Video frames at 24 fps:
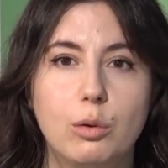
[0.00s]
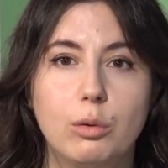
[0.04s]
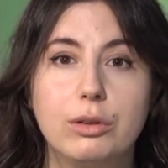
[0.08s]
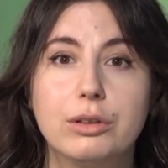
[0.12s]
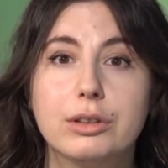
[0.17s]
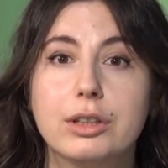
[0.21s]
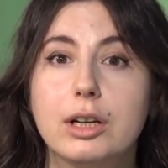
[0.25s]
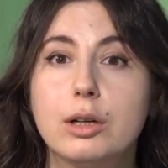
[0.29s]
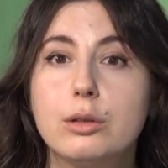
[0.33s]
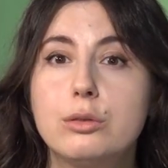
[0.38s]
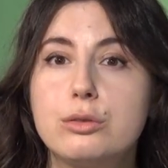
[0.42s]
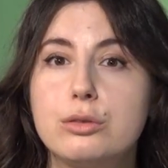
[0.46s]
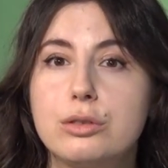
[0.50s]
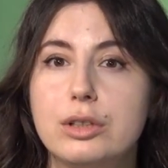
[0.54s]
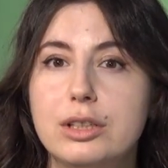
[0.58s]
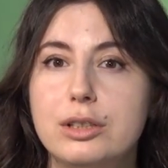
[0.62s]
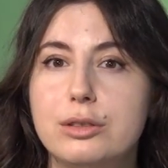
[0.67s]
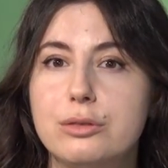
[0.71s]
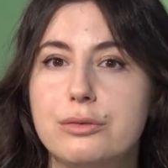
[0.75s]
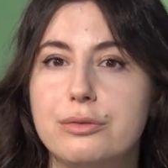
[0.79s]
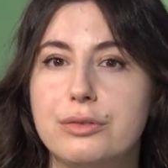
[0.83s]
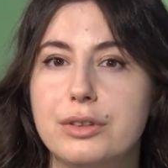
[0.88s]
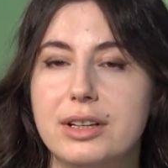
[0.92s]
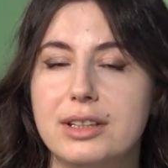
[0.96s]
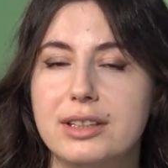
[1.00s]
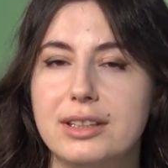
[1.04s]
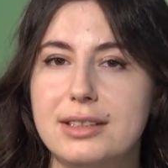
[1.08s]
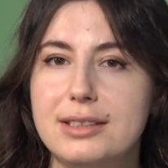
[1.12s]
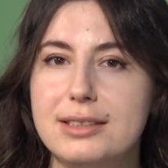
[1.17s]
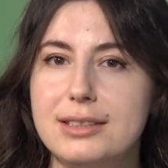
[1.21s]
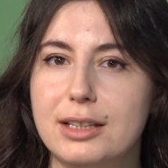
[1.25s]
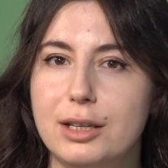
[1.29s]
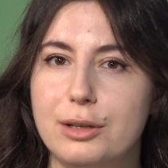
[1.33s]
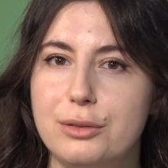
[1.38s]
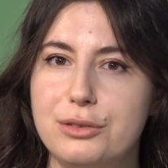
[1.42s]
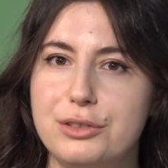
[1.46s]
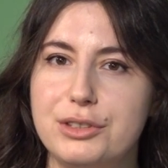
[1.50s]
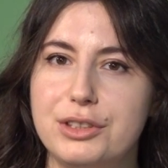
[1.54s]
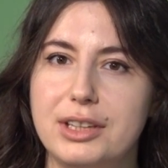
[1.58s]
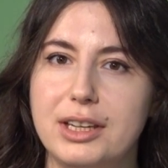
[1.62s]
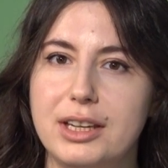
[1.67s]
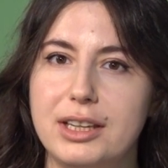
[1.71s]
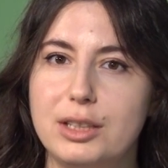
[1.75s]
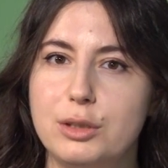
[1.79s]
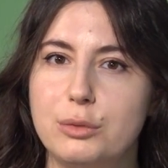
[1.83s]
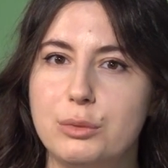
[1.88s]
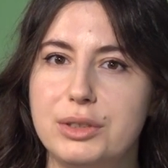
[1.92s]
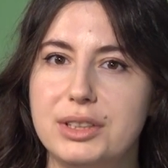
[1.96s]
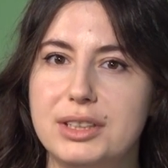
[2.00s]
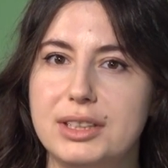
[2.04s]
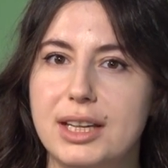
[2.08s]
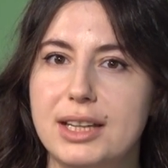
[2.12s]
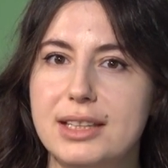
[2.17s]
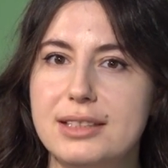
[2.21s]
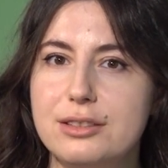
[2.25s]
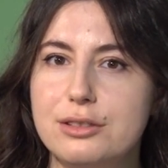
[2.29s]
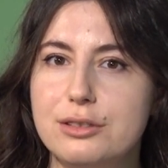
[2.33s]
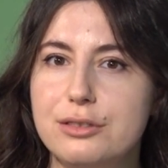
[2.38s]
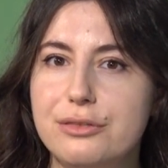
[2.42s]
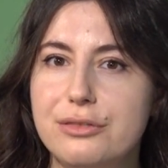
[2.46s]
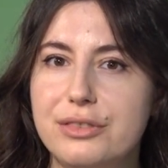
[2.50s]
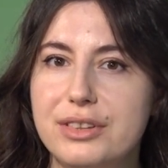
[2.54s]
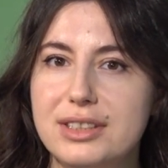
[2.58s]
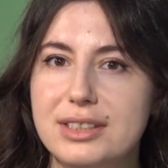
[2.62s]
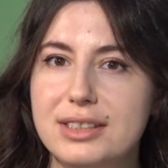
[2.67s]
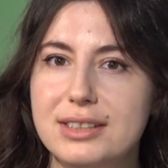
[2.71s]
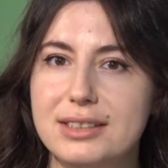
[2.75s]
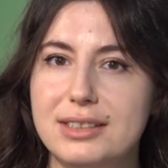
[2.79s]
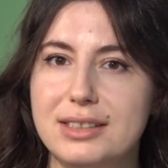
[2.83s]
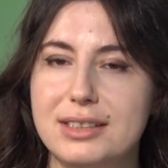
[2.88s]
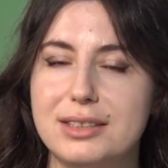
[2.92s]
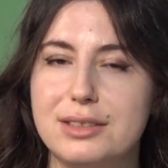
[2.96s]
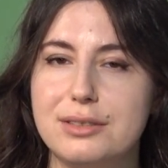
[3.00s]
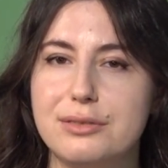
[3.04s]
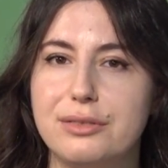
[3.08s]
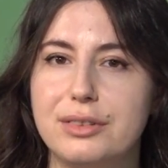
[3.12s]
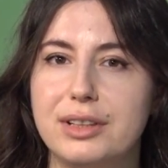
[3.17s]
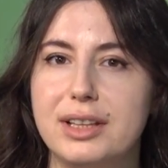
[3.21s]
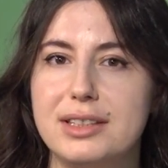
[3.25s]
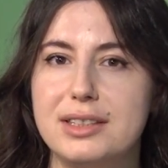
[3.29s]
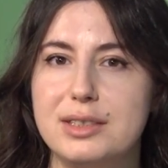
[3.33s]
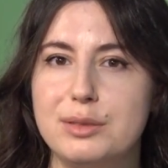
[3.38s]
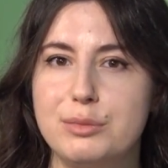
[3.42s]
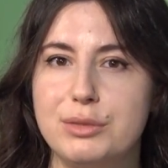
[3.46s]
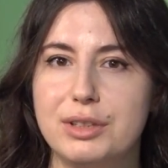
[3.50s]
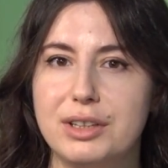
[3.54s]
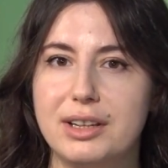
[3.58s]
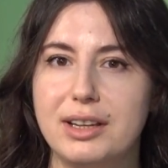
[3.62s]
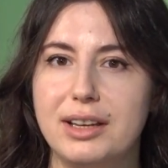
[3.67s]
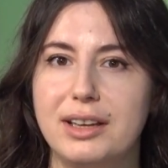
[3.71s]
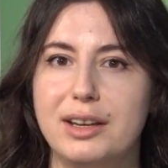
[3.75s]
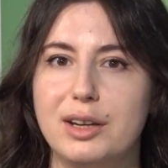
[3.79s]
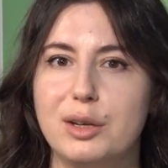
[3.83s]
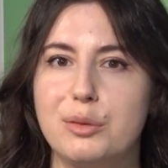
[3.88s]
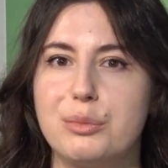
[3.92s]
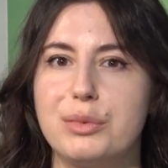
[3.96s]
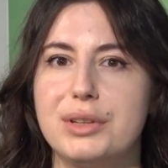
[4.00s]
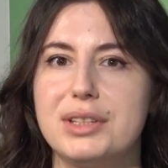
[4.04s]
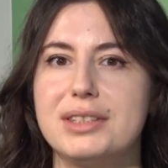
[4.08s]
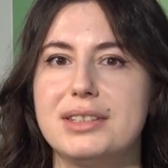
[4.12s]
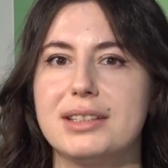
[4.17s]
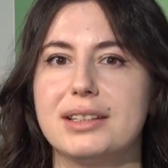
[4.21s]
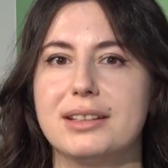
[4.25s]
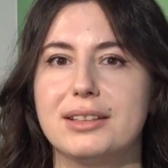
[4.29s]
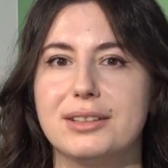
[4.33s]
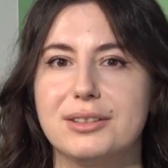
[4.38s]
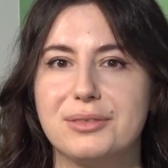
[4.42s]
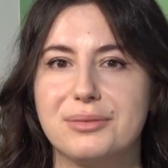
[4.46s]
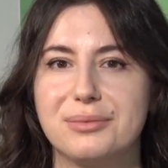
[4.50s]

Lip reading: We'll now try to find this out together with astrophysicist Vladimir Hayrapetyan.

• **BRIEF**: Restate the listing word for word. Pictures do not belong in the copy.

• **RESULT BELOW**:
Video frames at 24 fps:
[0.00s]
[0.04s]
[0.08s]
[0.12s]
[0.17s]
[0.21s]
[0.25s]
[0.29s]
[0.33s]
[0.38s]
[0.42s]
[0.46s]
[0.50s]
[0.54s]
[0.58s]
[0.62s]
[0.67s]
[0.71s]
[0.75s]
[0.79s]
[0.83s]
[0.88s]
[0.92s]
[0.96s]
[1.00s]
[1.04s]
[1.08s]
[1.12s]
[1.17s]
[1.21s]
[1.25s]
[1.29s]
[1.33s]
[1.38s]
[1.42s]
[1.46s]
[1.50s]
[1.54s]
[1.58s]
[1.62s]
[1.67s]
[1.71s]
[1.75s]
[1.79s]
[1.83s]
[1.88s]
[1.92s]
[1.96s]
[2.00s]
[2.04s]
[2.08s]
[2.12s]
[2.17s]
[2.21s]
[2.25s]
[2.29s]
[2.33s]
[2.38s]
[2.42s]
[2.46s]
[2.50s]
[2.54s]
[2.58s]
[2.62s]
[2.67s]
[2.71s]
[2.75s]
[2.79s]
[2.83s]
[2.88s]
[2.92s]
[2.96s]
[3.00s]
[3.04s]
[3.08s]
[3.12s]
[3.17s]
[3.21s]
[3.25s]
[3.29s]
[3.33s]
[3.38s]
[3.42s]
[3.46s]
[3.50s]
[3.54s]
[3.58s]
[3.62s]
[3.67s]
[3.71s]
[3.75s]
[3.79s]
[3.83s]
[3.88s]
[3.92s]
[3.96s]
[4.00s]
[4.04s]
[4.08s]
[4.12s]
[4.17s]
[4.21s]
[4.25s]
[4.29s]
[4.33s]
[4.38s]
[4.42s]
[4.46s]
[4.50s]

Lip reading: We'll now try to find this out together with astrophysicist Vladimir Hayrapetyan.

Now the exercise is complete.